Actually, my mother raised my Sister and me as Dad was rarely at home. He was a steelworker during the day and spent evenings and weekends tending his crops on his family’s farm. When he was at home, he was drunk and bad-tempered. With an invisible husband, she was responsible for disciplining and nurturing us.
I avoided contact with him as much as possible.
He was a good provider (even on his meager salary of $5K per year). If Mom sent my Sister and me away from the dinner table for misbehaving, Dad brought food to our room so that we wouldn’t be hungry. Other than that, he never showed much emotion.
In retrospect, I don’t think that Dad ever learned how to love. His German parents were emotionally very cold. His Mother took the children to the hollow when they misbehaved and held a knife to their throats – how could this extreme trauma not have a lasting effect on an individual and future parent?
I didn’t see my Father as a human being and had no feelings for him until I became an adult. When I was at home from college, Dad took me to his local haunt, and we drank beer and talked. He proudly introduced me to his friends as his daughter. We spent a lot of time sitting on the front porch getting to know each other.
I started to accept him for who he was recognizing that his childhood was not very pleasant. He could not give something that he did not have.
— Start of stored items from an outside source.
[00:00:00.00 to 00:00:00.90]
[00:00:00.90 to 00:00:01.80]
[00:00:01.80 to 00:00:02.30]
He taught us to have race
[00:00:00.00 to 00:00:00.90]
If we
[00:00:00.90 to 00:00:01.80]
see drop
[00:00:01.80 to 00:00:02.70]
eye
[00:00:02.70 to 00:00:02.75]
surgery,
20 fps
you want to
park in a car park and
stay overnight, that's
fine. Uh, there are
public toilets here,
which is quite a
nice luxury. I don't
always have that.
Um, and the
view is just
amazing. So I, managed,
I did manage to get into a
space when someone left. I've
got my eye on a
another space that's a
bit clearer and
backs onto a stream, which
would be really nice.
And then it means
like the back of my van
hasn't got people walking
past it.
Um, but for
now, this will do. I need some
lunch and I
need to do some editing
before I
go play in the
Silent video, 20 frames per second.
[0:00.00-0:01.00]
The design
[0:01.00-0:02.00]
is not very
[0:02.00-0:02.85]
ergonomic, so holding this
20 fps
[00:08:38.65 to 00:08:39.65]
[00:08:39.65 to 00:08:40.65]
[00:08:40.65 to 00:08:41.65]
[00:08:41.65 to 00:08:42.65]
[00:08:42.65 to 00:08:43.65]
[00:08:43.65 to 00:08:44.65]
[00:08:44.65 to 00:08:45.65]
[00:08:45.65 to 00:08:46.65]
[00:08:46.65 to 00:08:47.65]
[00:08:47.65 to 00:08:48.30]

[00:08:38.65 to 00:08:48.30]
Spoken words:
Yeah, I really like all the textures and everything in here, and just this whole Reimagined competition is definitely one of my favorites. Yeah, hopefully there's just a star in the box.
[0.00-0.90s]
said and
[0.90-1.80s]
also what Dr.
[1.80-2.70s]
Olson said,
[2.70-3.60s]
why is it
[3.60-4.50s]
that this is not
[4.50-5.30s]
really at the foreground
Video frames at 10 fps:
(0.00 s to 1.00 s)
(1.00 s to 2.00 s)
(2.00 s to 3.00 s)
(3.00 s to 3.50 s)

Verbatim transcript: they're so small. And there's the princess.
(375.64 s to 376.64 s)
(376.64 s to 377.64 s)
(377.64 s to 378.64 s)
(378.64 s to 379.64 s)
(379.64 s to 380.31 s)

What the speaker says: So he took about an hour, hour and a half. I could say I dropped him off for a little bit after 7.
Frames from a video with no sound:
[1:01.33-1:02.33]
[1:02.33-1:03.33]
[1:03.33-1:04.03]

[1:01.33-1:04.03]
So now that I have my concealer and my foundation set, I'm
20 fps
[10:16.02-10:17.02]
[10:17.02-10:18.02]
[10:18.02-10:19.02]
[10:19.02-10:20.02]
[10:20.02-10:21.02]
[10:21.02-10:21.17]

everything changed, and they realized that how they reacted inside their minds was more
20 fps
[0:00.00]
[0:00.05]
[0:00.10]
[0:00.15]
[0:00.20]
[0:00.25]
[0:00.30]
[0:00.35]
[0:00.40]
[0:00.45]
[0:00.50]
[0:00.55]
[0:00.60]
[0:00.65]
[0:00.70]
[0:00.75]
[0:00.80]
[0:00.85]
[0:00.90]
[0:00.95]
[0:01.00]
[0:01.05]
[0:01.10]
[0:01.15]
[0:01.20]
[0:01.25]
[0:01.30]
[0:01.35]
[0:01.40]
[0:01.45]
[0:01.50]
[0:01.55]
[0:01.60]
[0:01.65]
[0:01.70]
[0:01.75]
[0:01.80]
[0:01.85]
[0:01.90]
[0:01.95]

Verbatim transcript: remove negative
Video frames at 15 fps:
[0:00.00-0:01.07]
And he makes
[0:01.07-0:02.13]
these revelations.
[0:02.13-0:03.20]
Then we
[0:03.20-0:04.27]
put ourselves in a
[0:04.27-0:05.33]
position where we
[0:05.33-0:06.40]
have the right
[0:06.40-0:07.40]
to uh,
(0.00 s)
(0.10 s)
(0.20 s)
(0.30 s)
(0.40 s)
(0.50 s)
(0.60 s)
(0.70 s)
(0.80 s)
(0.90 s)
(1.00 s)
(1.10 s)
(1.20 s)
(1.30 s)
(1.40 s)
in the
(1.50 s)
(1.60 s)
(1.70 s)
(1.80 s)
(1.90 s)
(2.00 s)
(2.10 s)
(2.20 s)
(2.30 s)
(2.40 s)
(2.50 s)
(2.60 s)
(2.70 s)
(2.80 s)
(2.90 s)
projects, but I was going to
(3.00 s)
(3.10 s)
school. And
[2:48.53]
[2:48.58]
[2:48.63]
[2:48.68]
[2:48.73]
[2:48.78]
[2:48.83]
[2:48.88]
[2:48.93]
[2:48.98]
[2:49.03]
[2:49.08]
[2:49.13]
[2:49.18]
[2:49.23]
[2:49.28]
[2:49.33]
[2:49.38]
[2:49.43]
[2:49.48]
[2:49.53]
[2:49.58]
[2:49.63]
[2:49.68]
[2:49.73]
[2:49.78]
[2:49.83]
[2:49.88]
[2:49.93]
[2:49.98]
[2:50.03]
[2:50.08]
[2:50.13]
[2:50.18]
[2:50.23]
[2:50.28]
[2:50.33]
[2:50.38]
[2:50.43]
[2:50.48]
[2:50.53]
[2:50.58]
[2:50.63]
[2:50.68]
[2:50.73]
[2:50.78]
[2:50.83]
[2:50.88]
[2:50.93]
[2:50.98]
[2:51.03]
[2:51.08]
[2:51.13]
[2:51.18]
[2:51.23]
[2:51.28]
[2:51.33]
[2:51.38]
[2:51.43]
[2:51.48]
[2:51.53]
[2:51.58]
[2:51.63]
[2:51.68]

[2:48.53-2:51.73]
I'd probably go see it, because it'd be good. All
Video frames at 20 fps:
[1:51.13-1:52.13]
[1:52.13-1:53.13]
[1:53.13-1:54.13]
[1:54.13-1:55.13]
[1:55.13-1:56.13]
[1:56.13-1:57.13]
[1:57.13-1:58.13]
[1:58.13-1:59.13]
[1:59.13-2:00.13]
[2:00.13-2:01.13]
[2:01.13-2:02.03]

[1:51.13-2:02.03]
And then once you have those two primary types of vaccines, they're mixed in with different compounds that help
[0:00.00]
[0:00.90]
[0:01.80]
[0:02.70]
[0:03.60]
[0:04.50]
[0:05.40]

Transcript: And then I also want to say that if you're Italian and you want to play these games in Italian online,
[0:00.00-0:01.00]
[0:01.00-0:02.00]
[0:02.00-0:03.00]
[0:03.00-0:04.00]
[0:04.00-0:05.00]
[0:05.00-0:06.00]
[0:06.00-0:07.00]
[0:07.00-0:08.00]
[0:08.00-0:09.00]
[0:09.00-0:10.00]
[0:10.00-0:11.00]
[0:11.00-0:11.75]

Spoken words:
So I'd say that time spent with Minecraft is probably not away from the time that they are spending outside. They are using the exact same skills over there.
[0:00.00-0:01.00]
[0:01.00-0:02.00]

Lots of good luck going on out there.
I know now that he did the best that he could with what he had learned as a child.
I do remember a few moving things that Dad did for me. He gave me one of the canes that he carved from elm trees for his boss to sell in England. I was really touched. After I moved to Arizona, I mentioned that I would like to have a bookcase for my apartment. My parents visited me, and Dad took measurements for the bookcase. He built a bookcase that separated my living room and kitchen. It was awesome that he measured, cut the boards and shipped them to me. My landlord installed it.
When my Father died, I went to the funeral home. I saw him lying in the casket and broke into hysterical tears. If I just had another chance to at least tell him that I loved him. Mom straightened his tie and kissed him on the forehead. At that moment, I understood the true meaning of love.